[Data excerpts]
************

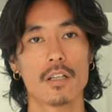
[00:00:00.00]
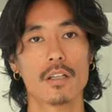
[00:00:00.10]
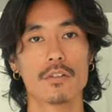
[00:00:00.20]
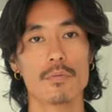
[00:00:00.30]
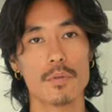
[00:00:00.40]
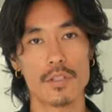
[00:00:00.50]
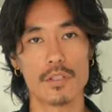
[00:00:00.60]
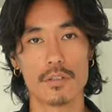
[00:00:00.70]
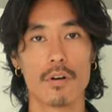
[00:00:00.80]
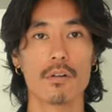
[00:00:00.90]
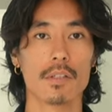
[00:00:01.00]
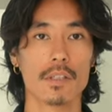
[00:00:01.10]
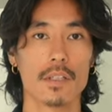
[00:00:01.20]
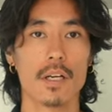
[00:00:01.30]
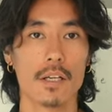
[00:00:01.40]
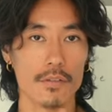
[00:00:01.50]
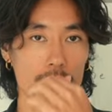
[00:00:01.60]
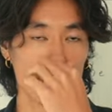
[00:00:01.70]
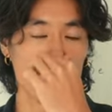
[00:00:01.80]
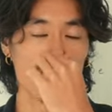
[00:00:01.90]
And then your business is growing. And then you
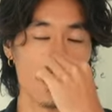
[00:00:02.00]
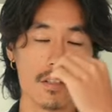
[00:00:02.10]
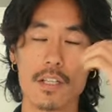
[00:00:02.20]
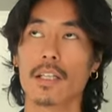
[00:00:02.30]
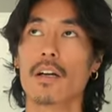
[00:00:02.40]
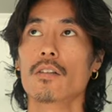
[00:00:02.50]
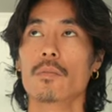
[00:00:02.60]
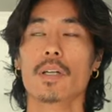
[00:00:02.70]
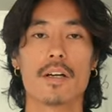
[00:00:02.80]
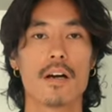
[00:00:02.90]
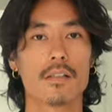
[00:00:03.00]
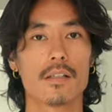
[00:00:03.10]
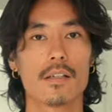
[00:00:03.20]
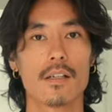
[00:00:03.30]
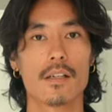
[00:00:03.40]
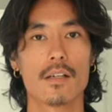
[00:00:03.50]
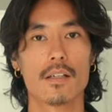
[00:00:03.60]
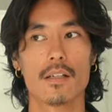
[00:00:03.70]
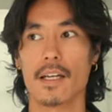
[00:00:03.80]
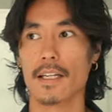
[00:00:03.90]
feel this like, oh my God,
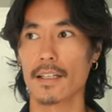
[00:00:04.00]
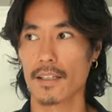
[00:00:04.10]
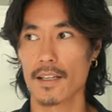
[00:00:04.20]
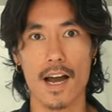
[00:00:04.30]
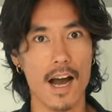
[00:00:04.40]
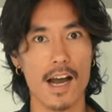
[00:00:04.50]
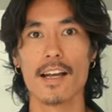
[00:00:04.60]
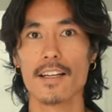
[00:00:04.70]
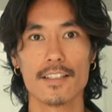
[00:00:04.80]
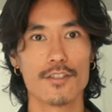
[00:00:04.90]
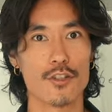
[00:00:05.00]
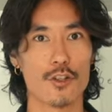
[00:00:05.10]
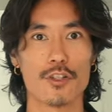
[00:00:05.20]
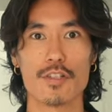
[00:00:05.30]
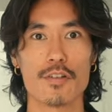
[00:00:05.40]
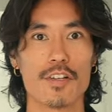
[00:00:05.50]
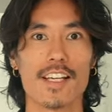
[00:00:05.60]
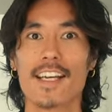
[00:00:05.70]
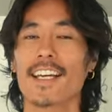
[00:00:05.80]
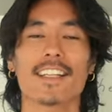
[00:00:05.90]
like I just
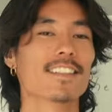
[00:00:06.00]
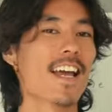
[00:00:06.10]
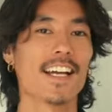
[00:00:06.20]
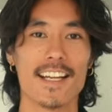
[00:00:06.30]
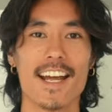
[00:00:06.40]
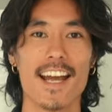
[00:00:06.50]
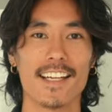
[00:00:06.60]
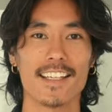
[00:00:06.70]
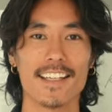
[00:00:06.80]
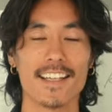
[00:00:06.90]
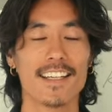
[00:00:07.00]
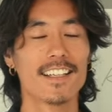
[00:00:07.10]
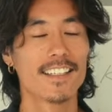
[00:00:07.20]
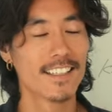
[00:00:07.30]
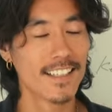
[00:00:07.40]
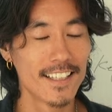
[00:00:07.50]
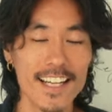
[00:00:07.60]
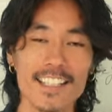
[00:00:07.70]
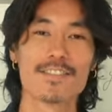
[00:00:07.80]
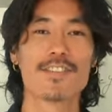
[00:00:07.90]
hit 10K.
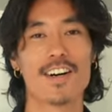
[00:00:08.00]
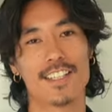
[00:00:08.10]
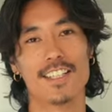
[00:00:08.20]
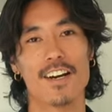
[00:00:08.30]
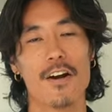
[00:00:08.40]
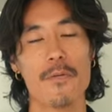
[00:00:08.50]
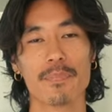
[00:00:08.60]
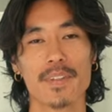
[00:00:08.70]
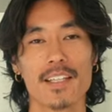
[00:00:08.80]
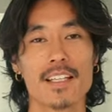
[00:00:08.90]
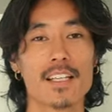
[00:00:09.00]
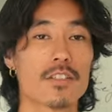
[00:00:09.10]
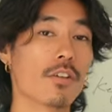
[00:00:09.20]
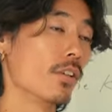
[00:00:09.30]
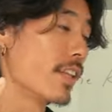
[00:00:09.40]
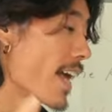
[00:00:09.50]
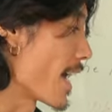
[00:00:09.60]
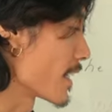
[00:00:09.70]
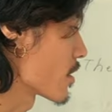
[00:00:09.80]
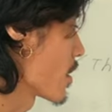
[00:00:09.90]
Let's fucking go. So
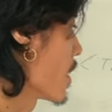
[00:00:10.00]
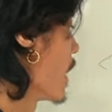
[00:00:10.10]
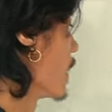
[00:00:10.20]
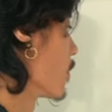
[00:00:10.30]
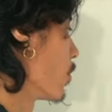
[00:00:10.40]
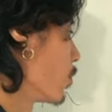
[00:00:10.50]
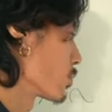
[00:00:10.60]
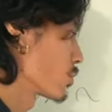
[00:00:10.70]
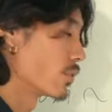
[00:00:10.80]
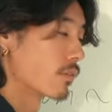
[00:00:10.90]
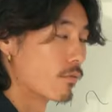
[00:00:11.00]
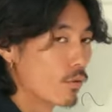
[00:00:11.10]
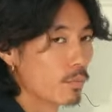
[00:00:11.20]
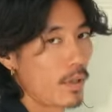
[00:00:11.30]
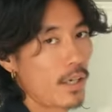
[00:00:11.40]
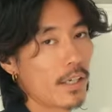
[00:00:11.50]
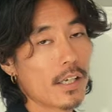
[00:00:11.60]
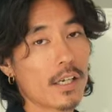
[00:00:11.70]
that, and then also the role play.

************

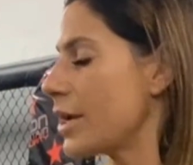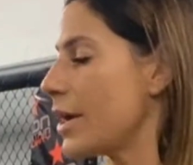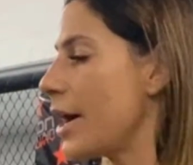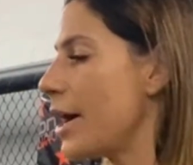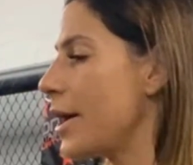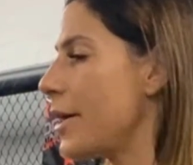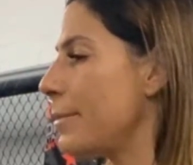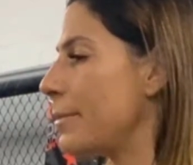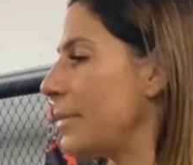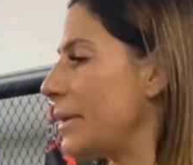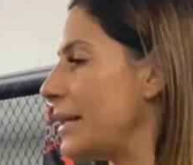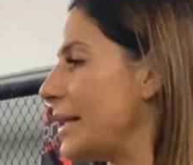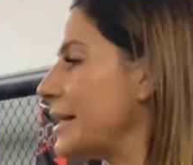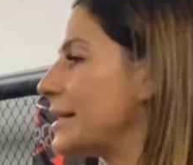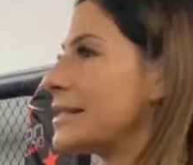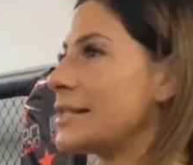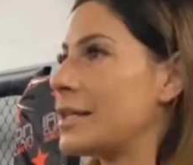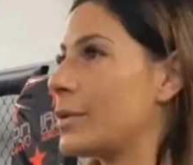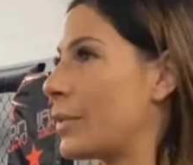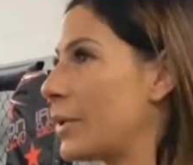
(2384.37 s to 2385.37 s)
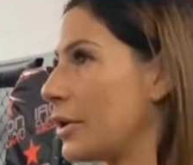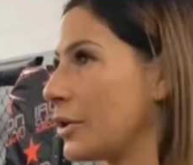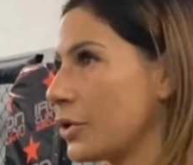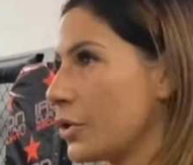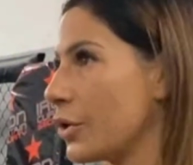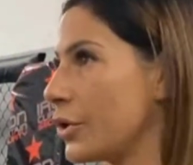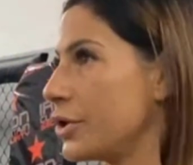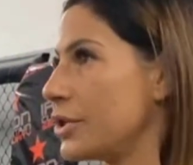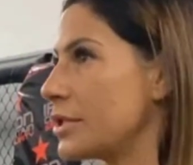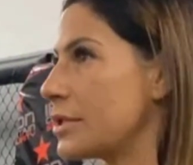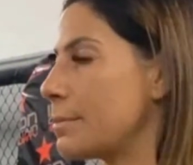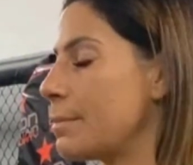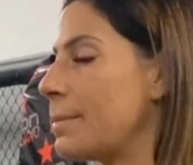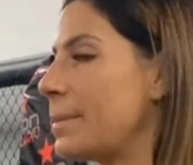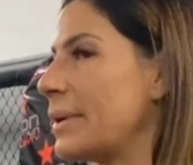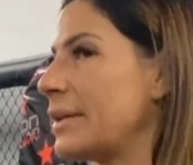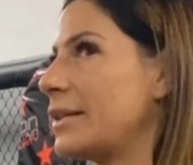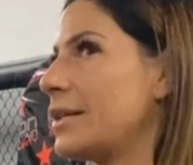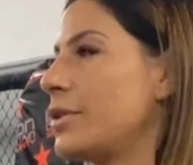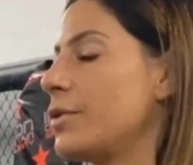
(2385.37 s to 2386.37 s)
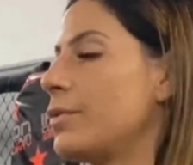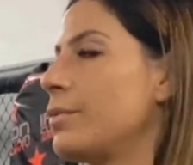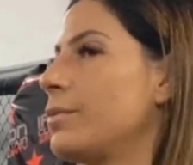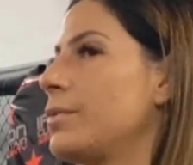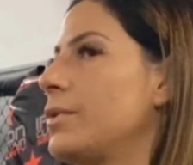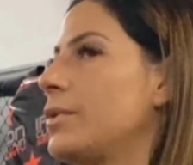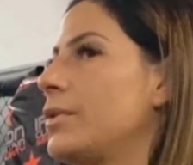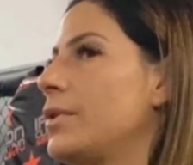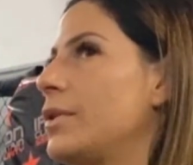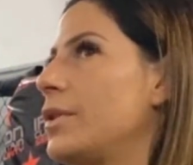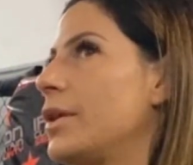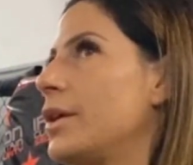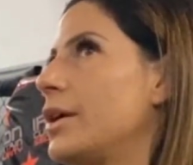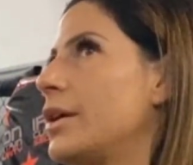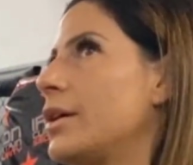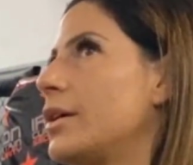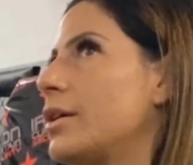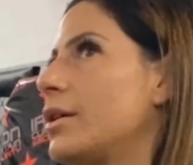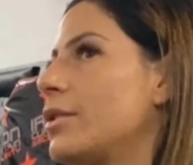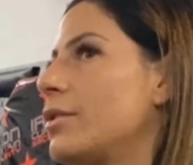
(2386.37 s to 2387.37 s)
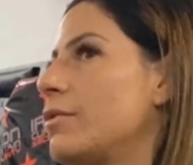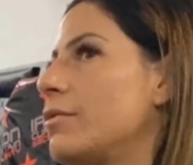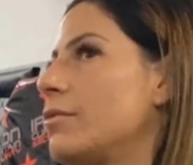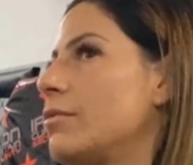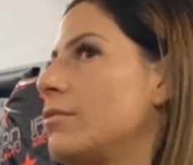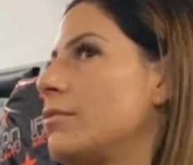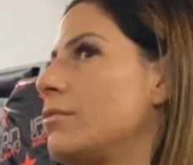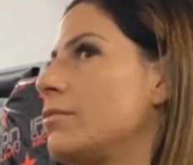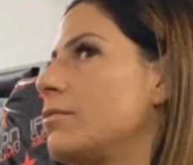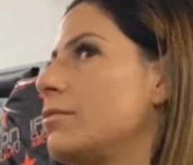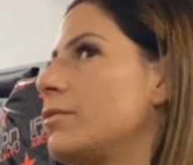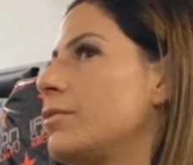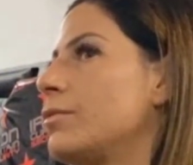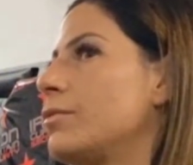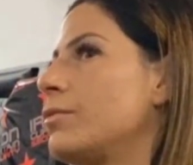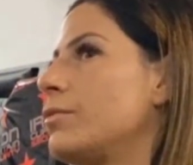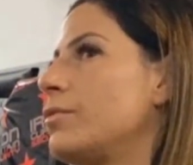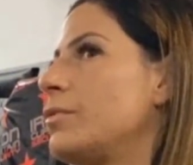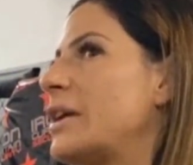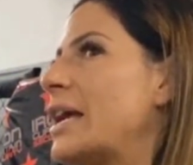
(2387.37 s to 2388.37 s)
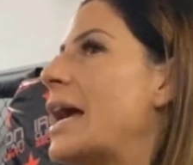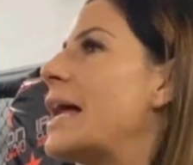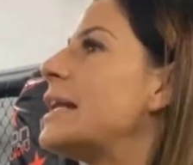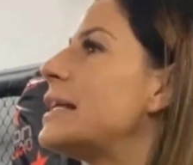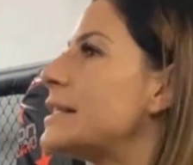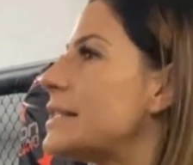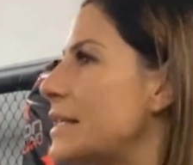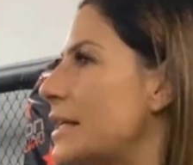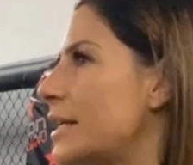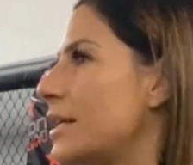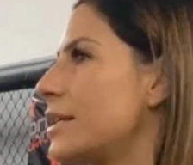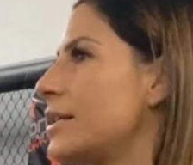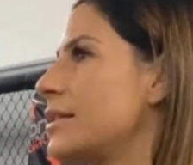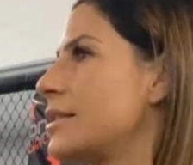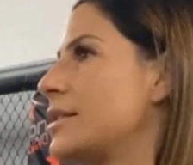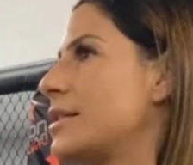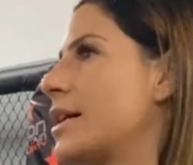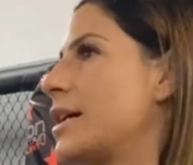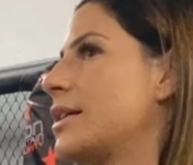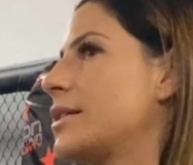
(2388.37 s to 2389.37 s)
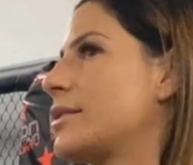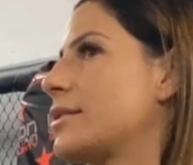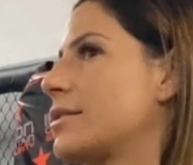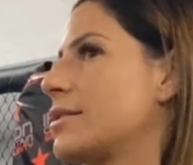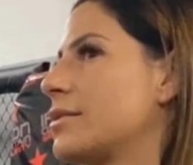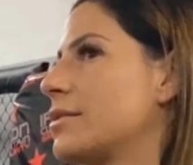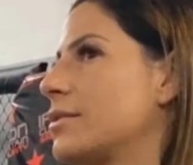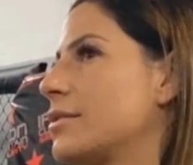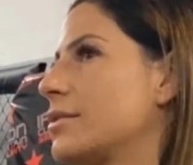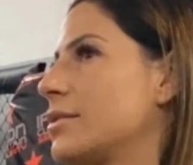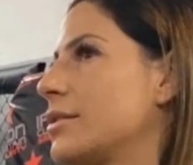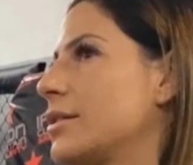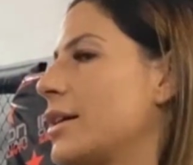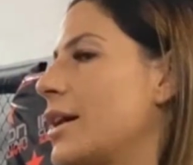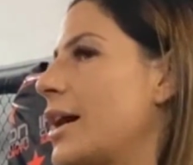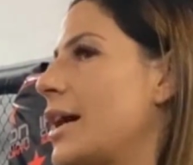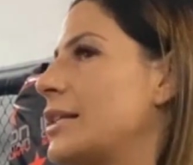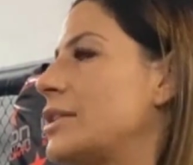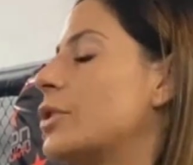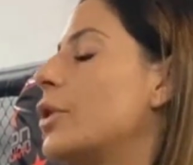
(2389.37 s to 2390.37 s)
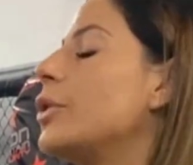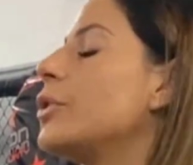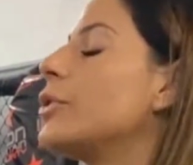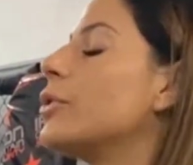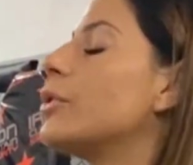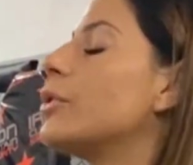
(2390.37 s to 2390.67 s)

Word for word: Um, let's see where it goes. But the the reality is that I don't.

************

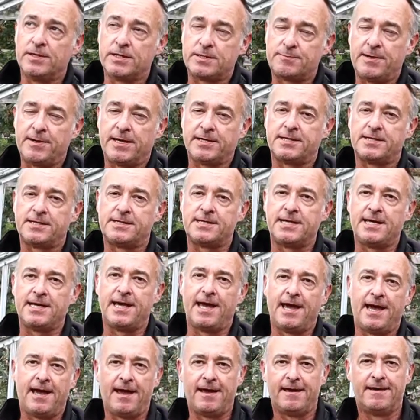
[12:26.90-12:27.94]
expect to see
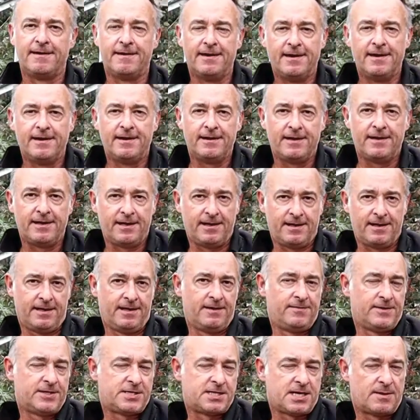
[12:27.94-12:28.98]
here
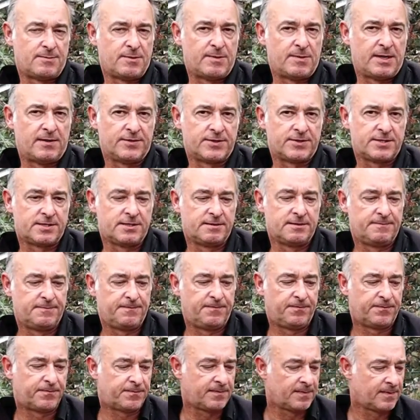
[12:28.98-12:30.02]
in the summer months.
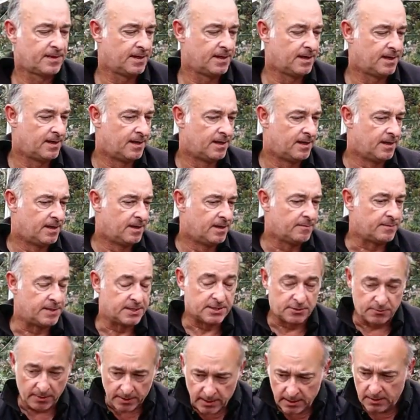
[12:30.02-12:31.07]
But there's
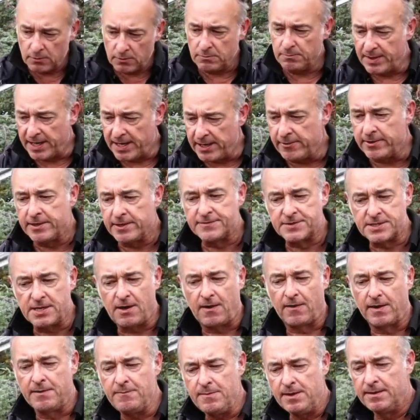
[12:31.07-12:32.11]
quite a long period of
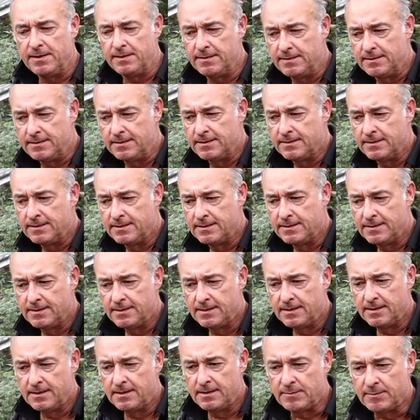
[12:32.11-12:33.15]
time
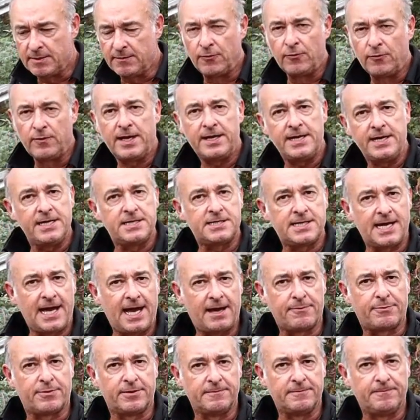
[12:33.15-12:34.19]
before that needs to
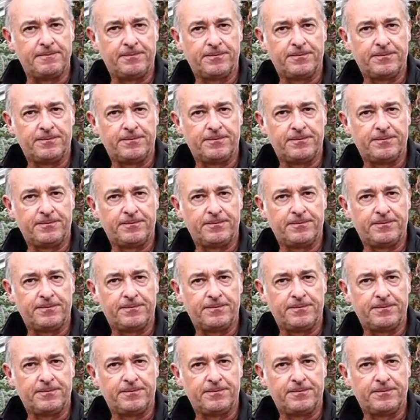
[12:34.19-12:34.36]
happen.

************

PROBLEM STATEMENT: With the pictures left out, write out exactly the lines above from the one containing "[00:00:00.10]" through the one containing "[00:00:03.50]".

SOLUTION FOR THIS PROBLEM:
[00:00:00.10]
[00:00:00.20]
[00:00:00.30]
[00:00:00.40]
[00:00:00.50]
[00:00:00.60]
[00:00:00.70]
[00:00:00.80]
[00:00:00.90]
[00:00:01.00]
[00:00:01.10]
[00:00:01.20]
[00:00:01.30]
[00:00:01.40]
[00:00:01.50]
[00:00:01.60]
[00:00:01.70]
[00:00:01.80]
[00:00:01.90]
And then your business is growing. And then you
[00:00:02.00]
[00:00:02.10]
[00:00:02.20]
[00:00:02.30]
[00:00:02.40]
[00:00:02.50]
[00:00:02.60]
[00:00:02.70]
[00:00:02.80]
[00:00:02.90]
[00:00:03.00]
[00:00:03.10]
[00:00:03.20]
[00:00:03.30]
[00:00:03.40]
[00:00:03.50]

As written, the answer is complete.